Output all entries precisely.

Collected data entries
=======

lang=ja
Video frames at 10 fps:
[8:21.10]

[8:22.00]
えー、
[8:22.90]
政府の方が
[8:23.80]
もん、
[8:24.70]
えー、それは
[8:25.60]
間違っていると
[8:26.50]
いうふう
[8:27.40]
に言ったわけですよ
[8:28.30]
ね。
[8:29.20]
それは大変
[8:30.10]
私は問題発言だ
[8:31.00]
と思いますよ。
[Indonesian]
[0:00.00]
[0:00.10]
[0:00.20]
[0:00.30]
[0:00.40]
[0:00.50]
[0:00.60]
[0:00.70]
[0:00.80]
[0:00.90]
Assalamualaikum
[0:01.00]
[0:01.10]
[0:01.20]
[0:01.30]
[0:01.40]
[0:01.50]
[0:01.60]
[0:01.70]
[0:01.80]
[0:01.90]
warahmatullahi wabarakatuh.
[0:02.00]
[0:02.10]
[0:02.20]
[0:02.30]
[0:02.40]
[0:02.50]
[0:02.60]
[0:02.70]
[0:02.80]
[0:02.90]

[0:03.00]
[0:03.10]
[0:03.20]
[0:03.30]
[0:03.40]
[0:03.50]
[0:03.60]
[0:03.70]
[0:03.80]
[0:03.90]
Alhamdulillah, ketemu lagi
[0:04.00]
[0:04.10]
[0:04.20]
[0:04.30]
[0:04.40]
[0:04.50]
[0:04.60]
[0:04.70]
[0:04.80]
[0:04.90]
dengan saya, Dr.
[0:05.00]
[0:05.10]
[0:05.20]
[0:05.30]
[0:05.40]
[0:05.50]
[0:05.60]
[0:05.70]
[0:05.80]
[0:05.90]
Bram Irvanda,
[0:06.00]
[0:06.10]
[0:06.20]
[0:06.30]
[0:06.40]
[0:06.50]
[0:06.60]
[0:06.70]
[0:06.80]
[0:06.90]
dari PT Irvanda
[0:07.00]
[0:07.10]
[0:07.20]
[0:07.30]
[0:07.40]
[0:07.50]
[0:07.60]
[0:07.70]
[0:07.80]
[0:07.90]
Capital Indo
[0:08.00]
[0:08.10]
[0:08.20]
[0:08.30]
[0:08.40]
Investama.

=======

### ANSWER BELOW:
lang=ja
Video frames at 10 fps:
[8:21.10]

[8:22.00]
えー、
[8:22.90]
政府の方が
[8:23.80]
もん、
[8:24.70]
えー、それは
[8:25.60]
間違っていると
[8:26.50]
いうふう
[8:27.40]
に言ったわけですよ
[8:28.30]
ね。
[8:29.20]
それは大変
[8:30.10]
私は問題発言だ
[8:31.00]
と思いますよ。
[Indonesian]
[0:00.00]
[0:00.10]
[0:00.20]
[0:00.30]
[0:00.40]
[0:00.50]
[0:00.60]
[0:00.70]
[0:00.80]
[0:00.90]
Assalamualaikum
[0:01.00]
[0:01.10]
[0:01.20]
[0:01.30]
[0:01.40]
[0:01.50]
[0:01.60]
[0:01.70]
[0:01.80]
[0:01.90]
warahmatullahi wabarakatuh.
[0:02.00]
[0:02.10]
[0:02.20]
[0:02.30]
[0:02.40]
[0:02.50]
[0:02.60]
[0:02.70]
[0:02.80]
[0:02.90]

[0:03.00]
[0:03.10]
[0:03.20]
[0:03.30]
[0:03.40]
[0:03.50]
[0:03.60]
[0:03.70]
[0:03.80]
[0:03.90]
Alhamdulillah, ketemu lagi
[0:04.00]
[0:04.10]
[0:04.20]
[0:04.30]
[0:04.40]
[0:04.50]
[0:04.60]
[0:04.70]
[0:04.80]
[0:04.90]
dengan saya, Dr.
[0:05.00]
[0:05.10]
[0:05.20]
[0:05.30]
[0:05.40]
[0:05.50]
[0:05.60]
[0:05.70]
[0:05.80]
[0:05.90]
Bram Irvanda,
[0:06.00]
[0:06.10]
[0:06.20]
[0:06.30]
[0:06.40]
[0:06.50]
[0:06.60]
[0:06.70]
[0:06.80]
[0:06.90]
dari PT Irvanda
[0:07.00]
[0:07.10]
[0:07.20]
[0:07.30]
[0:07.40]
[0:07.50]
[0:07.60]
[0:07.70]
[0:07.80]
[0:07.90]
Capital Indo
[0:08.00]
[0:08.10]
[0:08.20]
[0:08.30]
[0:08.40]
Investama.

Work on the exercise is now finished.